The night air blew through the trees, rustling the drying out leaves and bringing the smells of late summer; autumn just around the corner. But no Baloo. No berries or strawberry shortcake, no grumbling or ambling black bear.
Baloo!
Try something else, Red suggested.
“BALOO!”
That’s the same thing, just louder, Red said. She pressed against my legs and shuddered.
Baloo, come! I tried, pouring my so-called will and inherent love for the fera into the two words.
A beastly bear call ripped through the night and a two-hundred-and-fifty pound black bear materialized two feet in front of me an instant before she rammed into me. I flew through the air and landed with a splash in half a foot of river water. Baloo landed on top of me, and a cold wet tongue slurped my face from chin to forehead.
Ugh! I pushed her shnoz out of the way.
It worked, Red exclaimed and sprinted circles around us.
It worked, I agreed. Now what?
I scrambled to my feet, and eyed the black bear. She mooed at me again.
Did it hurt? I asked her.
She cocked her head at me. Her cute little ears pinged forward.
Did dematerializing hurt? I repeated.
Baloo snorted. No, Carus. No pain. All I felt was your love for me.
Where did you go? Did you like it there?
She nuzzled my hand. Yes. Big forest. Lots of berries. Room to sleep. I liked it very much.
I squeezed my eyes shut. So dematerializing my feras put them out to pasture? She said she liked it; did that make it okay? This situation probably called for some epic pangs of regret or guilt, but none of that flashed through my mind or my heart. The truth of her words flowed through my veins and warmed my body. She liked it there.

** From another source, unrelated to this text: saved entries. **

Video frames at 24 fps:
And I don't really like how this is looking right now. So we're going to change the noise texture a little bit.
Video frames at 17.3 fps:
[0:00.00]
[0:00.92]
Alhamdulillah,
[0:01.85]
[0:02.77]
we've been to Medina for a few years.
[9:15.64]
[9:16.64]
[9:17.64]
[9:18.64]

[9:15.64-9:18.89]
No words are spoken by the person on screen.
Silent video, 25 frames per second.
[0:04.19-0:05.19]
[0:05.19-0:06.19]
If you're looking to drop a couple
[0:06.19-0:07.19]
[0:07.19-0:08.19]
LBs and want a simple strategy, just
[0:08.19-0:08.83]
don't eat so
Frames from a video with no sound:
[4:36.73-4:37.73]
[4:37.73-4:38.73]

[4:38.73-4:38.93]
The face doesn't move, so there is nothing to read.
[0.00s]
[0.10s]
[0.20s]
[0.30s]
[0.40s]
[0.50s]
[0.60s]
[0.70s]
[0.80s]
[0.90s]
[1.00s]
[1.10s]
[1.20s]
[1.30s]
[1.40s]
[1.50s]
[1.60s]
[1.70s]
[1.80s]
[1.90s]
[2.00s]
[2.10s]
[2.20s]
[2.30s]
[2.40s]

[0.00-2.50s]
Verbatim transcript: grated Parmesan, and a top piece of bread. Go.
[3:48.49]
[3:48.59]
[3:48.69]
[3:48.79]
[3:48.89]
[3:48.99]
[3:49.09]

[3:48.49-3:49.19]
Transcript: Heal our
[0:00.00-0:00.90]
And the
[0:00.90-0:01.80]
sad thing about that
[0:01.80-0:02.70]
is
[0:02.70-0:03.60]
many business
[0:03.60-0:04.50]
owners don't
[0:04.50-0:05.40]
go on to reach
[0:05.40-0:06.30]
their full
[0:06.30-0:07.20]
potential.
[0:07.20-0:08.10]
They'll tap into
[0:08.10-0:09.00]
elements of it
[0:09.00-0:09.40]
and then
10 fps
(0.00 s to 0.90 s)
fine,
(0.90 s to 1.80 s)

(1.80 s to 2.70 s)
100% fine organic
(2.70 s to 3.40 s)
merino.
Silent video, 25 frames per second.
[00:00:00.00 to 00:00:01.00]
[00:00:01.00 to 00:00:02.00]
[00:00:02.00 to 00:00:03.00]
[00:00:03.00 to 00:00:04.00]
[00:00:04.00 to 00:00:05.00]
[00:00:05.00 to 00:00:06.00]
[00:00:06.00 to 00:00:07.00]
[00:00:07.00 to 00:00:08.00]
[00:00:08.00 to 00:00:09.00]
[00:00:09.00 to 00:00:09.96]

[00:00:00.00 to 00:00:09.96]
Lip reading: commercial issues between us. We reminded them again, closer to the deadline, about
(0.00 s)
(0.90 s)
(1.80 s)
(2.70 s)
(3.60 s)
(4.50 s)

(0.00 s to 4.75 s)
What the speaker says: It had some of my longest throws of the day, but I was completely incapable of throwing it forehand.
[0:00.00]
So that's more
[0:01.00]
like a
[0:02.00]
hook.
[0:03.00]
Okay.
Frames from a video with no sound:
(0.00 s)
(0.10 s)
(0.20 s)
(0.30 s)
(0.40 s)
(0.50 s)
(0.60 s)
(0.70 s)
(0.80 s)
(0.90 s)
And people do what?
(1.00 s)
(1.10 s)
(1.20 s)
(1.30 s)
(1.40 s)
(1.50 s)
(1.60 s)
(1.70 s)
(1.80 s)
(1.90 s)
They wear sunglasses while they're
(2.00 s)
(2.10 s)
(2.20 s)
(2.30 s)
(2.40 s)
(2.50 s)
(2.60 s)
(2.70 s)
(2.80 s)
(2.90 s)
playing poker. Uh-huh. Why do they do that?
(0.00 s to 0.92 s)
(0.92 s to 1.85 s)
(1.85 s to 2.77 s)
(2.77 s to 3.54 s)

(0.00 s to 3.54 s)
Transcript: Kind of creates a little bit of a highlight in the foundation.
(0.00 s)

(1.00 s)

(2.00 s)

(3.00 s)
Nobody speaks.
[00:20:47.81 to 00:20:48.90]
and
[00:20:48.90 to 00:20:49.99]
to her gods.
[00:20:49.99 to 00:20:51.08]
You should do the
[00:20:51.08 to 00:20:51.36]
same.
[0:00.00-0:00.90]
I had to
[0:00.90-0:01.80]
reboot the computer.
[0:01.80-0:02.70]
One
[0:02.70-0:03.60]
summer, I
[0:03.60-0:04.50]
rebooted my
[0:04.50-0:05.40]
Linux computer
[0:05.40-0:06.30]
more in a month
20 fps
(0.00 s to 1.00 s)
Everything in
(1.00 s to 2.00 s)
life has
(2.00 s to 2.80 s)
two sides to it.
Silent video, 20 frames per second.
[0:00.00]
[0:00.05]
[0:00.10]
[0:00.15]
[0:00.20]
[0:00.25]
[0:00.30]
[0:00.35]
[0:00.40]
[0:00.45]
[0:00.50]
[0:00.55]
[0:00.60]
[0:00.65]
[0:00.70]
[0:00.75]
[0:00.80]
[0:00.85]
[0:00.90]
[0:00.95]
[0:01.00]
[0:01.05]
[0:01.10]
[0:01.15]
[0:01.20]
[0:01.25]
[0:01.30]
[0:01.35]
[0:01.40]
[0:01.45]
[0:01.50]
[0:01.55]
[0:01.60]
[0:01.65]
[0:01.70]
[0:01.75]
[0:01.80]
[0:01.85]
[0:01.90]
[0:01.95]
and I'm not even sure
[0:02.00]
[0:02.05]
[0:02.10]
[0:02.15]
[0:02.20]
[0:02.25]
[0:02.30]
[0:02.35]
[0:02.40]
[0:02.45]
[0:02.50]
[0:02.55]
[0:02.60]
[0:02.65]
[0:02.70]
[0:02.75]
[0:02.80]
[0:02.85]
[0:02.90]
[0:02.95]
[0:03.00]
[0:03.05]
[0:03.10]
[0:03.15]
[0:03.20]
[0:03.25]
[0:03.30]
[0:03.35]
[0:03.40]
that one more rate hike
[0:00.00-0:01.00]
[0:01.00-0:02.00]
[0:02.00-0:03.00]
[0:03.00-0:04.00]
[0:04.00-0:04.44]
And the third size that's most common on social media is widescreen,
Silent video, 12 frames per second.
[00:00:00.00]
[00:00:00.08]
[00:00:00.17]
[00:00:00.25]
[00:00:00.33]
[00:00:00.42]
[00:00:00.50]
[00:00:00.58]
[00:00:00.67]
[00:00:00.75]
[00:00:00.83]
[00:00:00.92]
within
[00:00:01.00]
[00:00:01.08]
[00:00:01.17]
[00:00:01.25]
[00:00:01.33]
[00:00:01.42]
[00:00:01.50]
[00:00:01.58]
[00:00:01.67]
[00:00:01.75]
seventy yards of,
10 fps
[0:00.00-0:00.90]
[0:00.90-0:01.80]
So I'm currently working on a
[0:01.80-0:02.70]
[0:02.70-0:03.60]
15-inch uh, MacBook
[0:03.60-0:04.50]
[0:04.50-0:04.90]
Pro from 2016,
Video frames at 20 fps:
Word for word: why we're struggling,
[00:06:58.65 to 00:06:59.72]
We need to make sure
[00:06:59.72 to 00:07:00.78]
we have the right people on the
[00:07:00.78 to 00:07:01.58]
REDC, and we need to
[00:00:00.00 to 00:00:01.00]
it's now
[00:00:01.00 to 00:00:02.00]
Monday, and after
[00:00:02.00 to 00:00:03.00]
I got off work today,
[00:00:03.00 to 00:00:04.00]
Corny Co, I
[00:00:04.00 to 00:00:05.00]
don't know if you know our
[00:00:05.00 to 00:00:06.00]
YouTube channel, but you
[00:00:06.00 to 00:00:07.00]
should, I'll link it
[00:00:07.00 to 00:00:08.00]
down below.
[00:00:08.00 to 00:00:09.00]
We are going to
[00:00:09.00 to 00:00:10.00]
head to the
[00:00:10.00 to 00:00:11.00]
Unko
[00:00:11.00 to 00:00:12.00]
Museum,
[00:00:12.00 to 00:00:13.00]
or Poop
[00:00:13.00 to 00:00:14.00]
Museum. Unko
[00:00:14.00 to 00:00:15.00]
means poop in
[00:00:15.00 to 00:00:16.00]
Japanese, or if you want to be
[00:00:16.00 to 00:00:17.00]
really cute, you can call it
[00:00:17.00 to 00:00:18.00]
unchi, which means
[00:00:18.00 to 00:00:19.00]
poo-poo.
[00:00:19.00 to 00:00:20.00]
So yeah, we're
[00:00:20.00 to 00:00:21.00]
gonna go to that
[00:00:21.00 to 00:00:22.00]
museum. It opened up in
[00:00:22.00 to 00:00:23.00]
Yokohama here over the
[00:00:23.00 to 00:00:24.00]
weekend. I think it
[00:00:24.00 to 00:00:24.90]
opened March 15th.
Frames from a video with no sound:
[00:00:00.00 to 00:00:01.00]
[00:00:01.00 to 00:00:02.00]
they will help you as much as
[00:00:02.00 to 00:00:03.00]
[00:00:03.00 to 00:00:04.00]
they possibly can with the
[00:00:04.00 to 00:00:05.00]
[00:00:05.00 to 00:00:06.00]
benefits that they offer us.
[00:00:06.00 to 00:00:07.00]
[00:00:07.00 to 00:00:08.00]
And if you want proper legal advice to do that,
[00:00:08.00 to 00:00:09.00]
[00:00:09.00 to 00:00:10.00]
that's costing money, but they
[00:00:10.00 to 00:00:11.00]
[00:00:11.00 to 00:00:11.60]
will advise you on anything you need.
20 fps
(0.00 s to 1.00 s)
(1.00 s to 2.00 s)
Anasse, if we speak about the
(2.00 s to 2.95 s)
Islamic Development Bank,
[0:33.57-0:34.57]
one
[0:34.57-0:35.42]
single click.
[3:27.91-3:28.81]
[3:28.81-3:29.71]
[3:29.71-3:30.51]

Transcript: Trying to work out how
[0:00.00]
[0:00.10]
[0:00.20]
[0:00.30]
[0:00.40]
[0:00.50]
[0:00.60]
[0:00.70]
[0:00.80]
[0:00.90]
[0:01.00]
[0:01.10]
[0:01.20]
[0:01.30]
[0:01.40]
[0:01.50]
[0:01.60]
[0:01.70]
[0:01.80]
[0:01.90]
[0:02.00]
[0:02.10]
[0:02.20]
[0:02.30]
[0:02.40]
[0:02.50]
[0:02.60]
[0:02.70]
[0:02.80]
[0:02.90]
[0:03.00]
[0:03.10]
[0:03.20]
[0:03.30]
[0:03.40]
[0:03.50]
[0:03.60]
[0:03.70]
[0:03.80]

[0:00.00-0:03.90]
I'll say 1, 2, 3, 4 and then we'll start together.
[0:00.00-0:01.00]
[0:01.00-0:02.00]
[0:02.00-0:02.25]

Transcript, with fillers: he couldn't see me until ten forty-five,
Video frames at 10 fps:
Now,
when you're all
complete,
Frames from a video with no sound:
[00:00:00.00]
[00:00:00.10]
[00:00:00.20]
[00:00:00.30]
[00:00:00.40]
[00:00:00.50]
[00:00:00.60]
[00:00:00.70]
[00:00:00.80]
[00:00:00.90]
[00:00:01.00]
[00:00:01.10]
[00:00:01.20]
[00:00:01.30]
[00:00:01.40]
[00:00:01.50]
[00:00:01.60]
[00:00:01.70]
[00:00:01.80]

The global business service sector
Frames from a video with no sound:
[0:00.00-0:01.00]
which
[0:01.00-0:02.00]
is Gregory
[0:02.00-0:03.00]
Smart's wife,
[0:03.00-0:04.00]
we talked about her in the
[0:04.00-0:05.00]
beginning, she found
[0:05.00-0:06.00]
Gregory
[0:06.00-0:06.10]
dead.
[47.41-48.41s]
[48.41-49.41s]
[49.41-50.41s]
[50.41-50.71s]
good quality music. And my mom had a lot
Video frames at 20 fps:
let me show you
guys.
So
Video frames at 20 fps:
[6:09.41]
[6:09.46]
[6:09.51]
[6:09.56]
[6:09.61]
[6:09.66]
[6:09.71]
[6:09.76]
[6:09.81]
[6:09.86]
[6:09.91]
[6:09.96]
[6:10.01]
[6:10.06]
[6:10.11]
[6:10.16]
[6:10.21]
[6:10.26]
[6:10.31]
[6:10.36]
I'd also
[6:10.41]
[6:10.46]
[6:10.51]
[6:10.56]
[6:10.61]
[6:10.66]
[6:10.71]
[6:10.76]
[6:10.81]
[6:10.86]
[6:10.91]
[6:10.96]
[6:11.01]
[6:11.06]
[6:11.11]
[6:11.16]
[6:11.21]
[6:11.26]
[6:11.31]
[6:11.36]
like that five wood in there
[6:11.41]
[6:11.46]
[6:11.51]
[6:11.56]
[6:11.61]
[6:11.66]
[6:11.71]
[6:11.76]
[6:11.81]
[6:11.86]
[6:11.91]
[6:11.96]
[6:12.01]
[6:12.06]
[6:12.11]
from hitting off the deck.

Would you like to go back? I asked.
Baloo sat up, eyes big and mouth opened in a toothy grin. Yes. Please send.
I reached out and stroked her beautiful, fuzzy face. Her ears flicked forward and I wound my hands around her big head, and scratched behind her ears. Her eyes closed, and her chest rumbled.
I’ll miss you, I said.
Her eyes popped open, soulful and deep brown. If bad, call me back.
I nodded. Baloo, please dematerialize.
She leaned forward and slurped her giant tongue along m
y forearm before she vanished.
Red zipped around my feet, yipping, Me, too. Me, too. Me, too.
You, too? I gaped down at her. Is my company so terrible?
She stopped running around and blinked up at me. No. You can call me when you need me. Baloo sent me images. I want to go.
Something tightened in my chest. As if someone slung a belt around my heart, and yanked tight.
Let me go. Red wagged her tail at me. Please?
A long, tired breath escaped my lungs, my shoulders dropped. She wanted to go. I could call them back anytime I wanted. My mind would get some peace and quiet.
The tightness around my chest loosened.
Okay, I said. The words probably didn’t need to be said, now that I sort of had a hang of it, but I spoke them anyway. Red, please dematerialize.
I vote for the Wereleopard, she said with a toothy grin before blinking out of existence.
My mountain lion purred her approval.
I stumbled back to the path and sat down. Empty and alone, yet still carrying around a head full of feras.
RED! Come here! I bellowed, throwing command into my voice.
The little fox shimmered into reality a foot in front of me. Body tense, eyes bugged out, stance ready. What? Where’s danger?
Just checking. I half-shrugged.
Red cackled, sounding a lot like Ma’ii. We’re here for you, Carus. The forest is divine.
I nodded. With command in my voice, I spoke again. Okay. Go back.
She winked at me before disappearing.
Chapter Twenty-Six
“Don’t judge me because I’m quiet. No one plans a murder out loud.”
~Darynda Jones, Fourth Grave Beneath My Feet
After dragging myself out of bed at the embarrassing time of ten in the morning, the need to make another list hit me in the face like a cold fish. I turned the coffee maker on, and once I possessed a steaming cup of joe, I curled up on my couch beside the bay windows, mug in hand, and started scribbling. With my tongue coated in the delicious flavour of java and cream, my nerves calmed and my mind focused.